Work request -
Pictures aside, repeat every record below exactly.

Data items
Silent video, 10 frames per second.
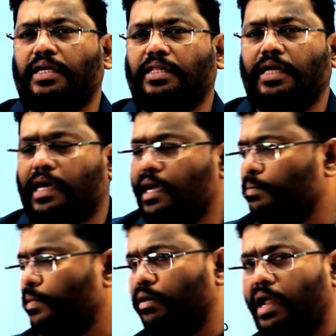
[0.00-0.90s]
అయితే ఇక్కడ
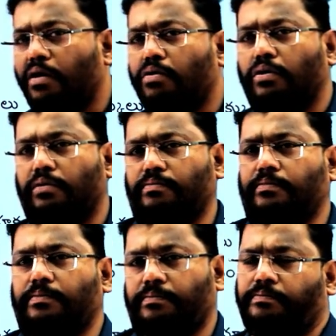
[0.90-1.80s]
మనం లాక్కోవటం
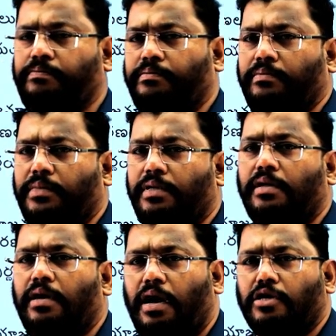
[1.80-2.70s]

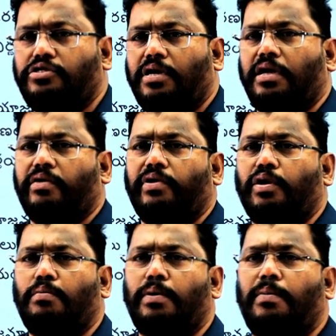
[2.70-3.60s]
ఆచార్య
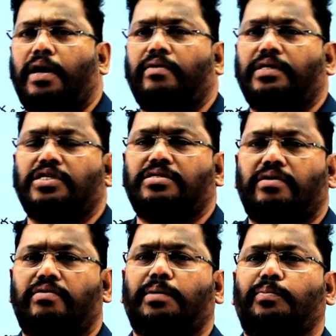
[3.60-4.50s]
వినోబ భావే
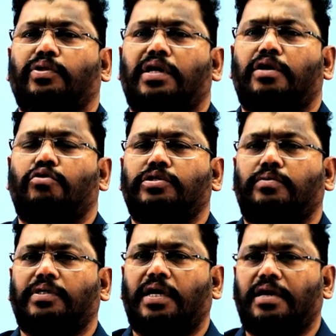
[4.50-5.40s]
చేసినటువంటి భూదహన
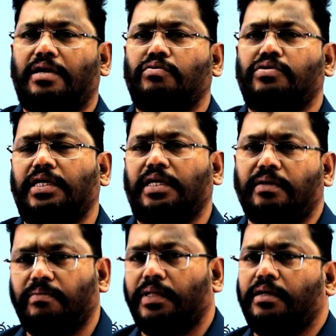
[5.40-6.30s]
ఉద్యమం దగ్గర నుంచి
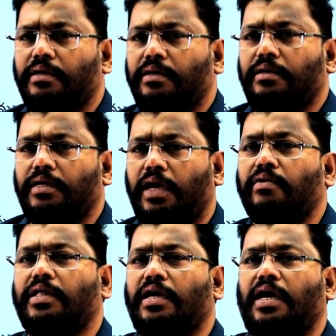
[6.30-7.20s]
ఏ
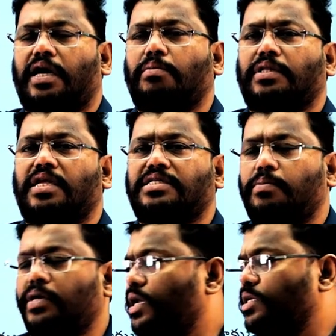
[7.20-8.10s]
విధంగా కమతాల
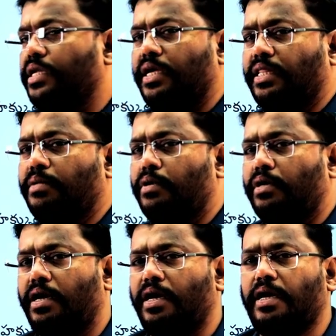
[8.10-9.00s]
సమీకరణ జరిగింది మన
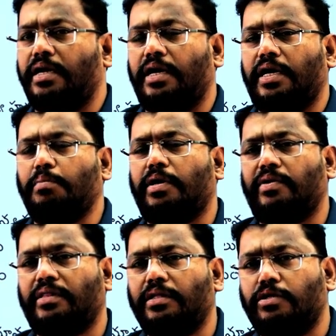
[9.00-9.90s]
టార్గెట్ ఏంటి మనం
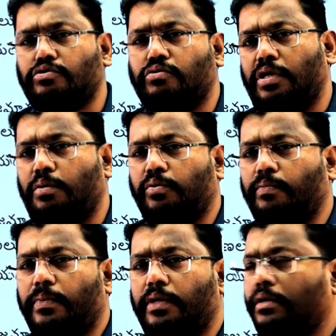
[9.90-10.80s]
ఎంత తీసుకున్నాము
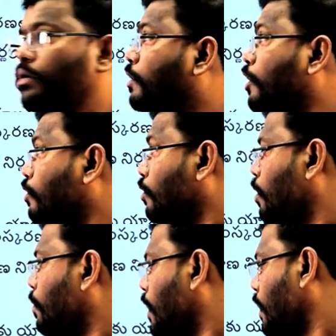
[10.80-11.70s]
ఇందులో
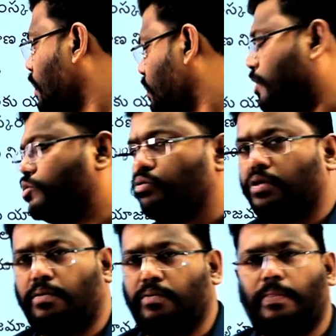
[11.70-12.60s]
భాగంగా ఎంత
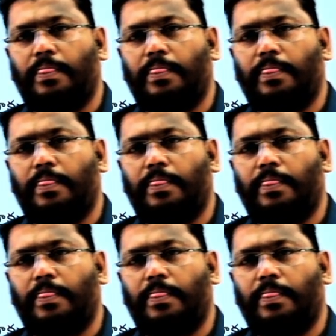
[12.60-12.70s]
తీసుకున్నాము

Response to the exercise -
Silent video, 10 frames per second.
[0.00-0.90s]
అయితే ఇక్కడ
[0.90-1.80s]
మనం లాక్కోవటం
[1.80-2.70s]

[2.70-3.60s]
ఆచార్య
[3.60-4.50s]
వినోబ భావే
[4.50-5.40s]
చేసినటువంటి భూదహన
[5.40-6.30s]
ఉద్యమం దగ్గర నుంచి
[6.30-7.20s]
ఏ
[7.20-8.10s]
విధంగా కమతాల
[8.10-9.00s]
సమీకరణ జరిగింది మన
[9.00-9.90s]
టార్గెట్ ఏంటి మనం
[9.90-10.80s]
ఎంత తీసుకున్నాము
[10.80-11.70s]
ఇందులో
[11.70-12.60s]
భాగంగా ఎంత
[12.60-12.70s]
తీసుకున్నాము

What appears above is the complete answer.